Marruecos no tiene yacimientos, por lo que importa alrededor del 90 por ciento de su carbón, petróleo y gas, explica Fakir. Por eso es cara la energía. Las fluctuaciones en los precios hacen que las importaciones de combustibles fósiles consuman una parte importante del presupuesto nacional, haciendo más acuciante la transición verde.
Limitaciones en la red eléctrica retrasan la transición energética
Marruecos ha avanzado más en renovables, no obstante, que la mayoría de los países del norte de África. “Incluso para estándares globales, el plan de transición de Marruecos es bastante ambicioso”, opina el experto marroquí en política energética.
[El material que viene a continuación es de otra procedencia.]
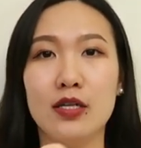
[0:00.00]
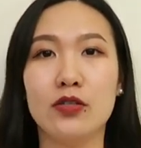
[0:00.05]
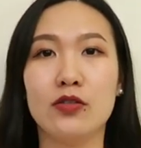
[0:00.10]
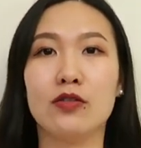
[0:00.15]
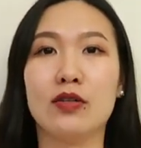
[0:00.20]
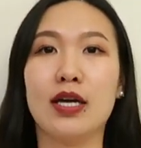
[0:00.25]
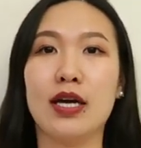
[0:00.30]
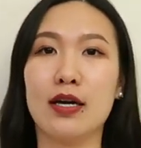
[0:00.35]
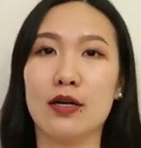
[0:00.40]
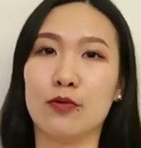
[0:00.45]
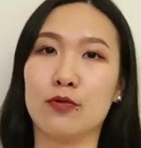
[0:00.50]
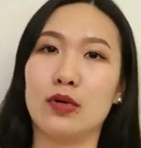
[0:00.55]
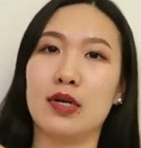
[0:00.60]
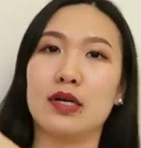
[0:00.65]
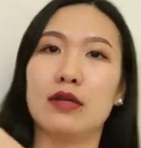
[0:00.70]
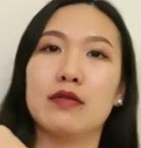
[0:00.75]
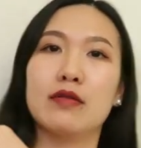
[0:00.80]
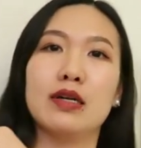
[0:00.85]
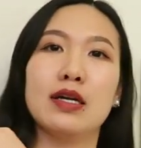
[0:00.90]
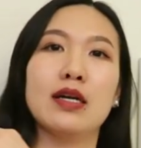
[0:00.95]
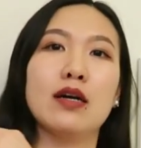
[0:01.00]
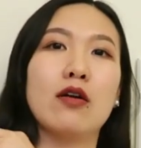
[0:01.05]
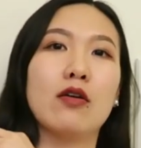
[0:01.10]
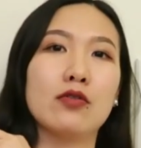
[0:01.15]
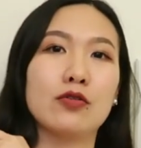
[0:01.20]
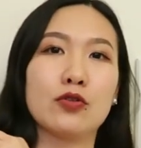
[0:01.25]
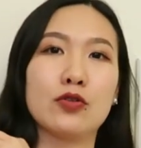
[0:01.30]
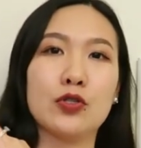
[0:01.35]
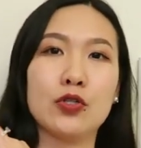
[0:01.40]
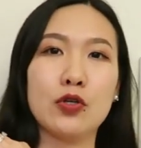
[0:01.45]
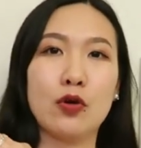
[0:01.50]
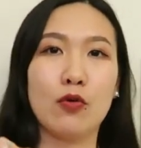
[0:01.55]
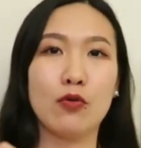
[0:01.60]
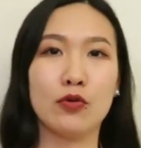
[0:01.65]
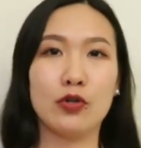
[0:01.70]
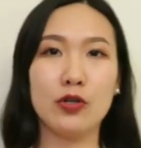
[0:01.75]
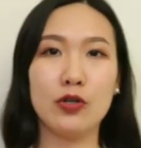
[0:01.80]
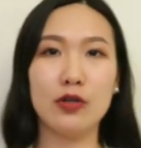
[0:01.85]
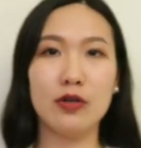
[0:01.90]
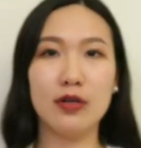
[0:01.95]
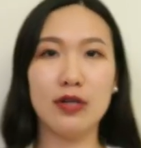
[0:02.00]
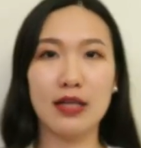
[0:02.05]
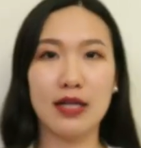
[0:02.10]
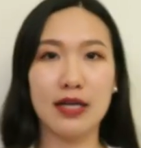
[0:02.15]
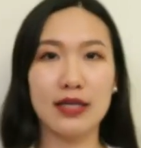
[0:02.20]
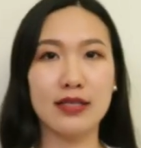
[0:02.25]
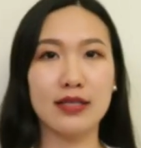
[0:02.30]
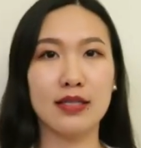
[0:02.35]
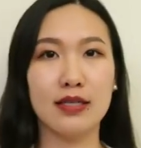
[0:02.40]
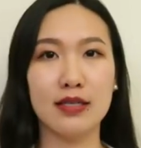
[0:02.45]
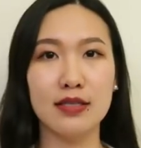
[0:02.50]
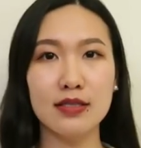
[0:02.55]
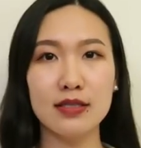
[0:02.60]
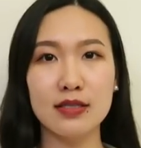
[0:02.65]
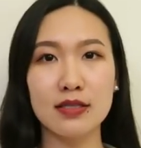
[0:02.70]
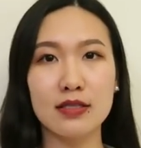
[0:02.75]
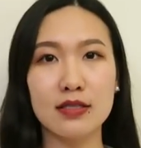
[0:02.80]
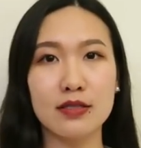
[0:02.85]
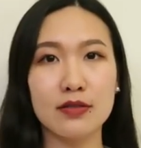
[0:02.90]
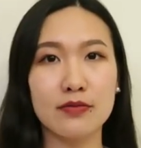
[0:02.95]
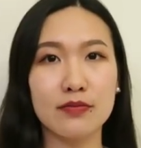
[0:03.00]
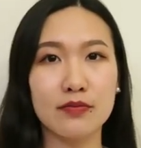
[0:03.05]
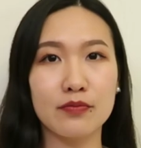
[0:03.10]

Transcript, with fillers: you can wear it on your shoulder like this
Para 2030, el país prevé que el 52 por ciento de su consumo eléctrico provenga de fuentes renovables. Y un 70 por ciento en 2050, prescindiendo del carbón desde 2040. Teniendo en cuenta que Marruecos tiene mucho sol y viento costero, las condiciones parecen adecuadas.
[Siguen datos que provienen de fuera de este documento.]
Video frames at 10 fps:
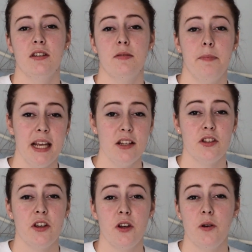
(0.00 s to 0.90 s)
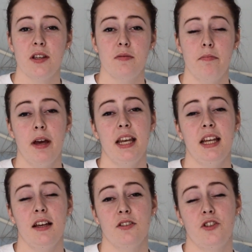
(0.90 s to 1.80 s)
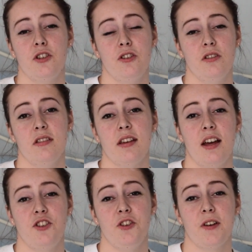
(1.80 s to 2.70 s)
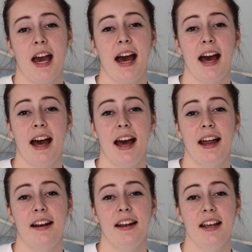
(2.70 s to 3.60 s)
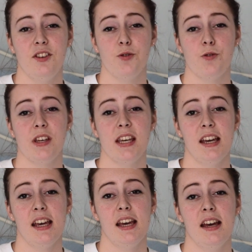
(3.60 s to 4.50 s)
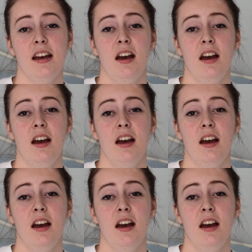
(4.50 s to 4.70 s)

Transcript: speak to as many students as you can in your year.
La central solar de Noor puede ser el faro de Marruecos hacia las renovables, pero es solo uno de unas dos docenas de megaproyectos solares, eólicos e hidroeléctricos ya construidos. Y hay varias docenas más en proceso. Pero queda mucho por hacer.
“Marruecos aún necesita invertir en su capacidad de red para poder integrar más de estas energías renovables en el uso diario”, afirma Fakir. Esto incluye la inversión en formas de almacenar energía. Ella afirma que también se necesita más inversión si el país quiere alcanzar su objetivo de vender su energía limpia en el extranjero, especialmente a Europa.
“Aunque los paneles solares y los aerogeneradores se abaraten, construir sistemas de energía limpia a gran escala como Noor sigue requiriendo una inversión inicial seria para los países de bajos ingresos”, explicó.
¿Son los megaproyectos el camino a seguir?
Proyectos como Noor también tienen sus detractores. Por un lado, la energía solar concentrada consume mucha agua. Para limpiar sus miles de espejos se necesita el equivalente para llenar 1.200 piscinas olímpicas. Los vecinos también están divididos. Imrane, un residente de 83 años, dice que la electricidad sigue siendo muy cara en el pueblo y asegura que han subido las temperaturas con las nuevas instalaciones.
Fakir afirma que, a pesar del coste, el proyecto solar Noor fue un experimento. “Estos son grandes proyectos emblemáticos que demuestran el alcance de las capacidades técnicas de Marruecos”, afirma. “Pero también vuelven a poner de relieve el desafío de que, incluso con estas enormes inversiones, las renovables siguen luchando por desplazar a la consolidada generación de carbón y combustibles fósiles”.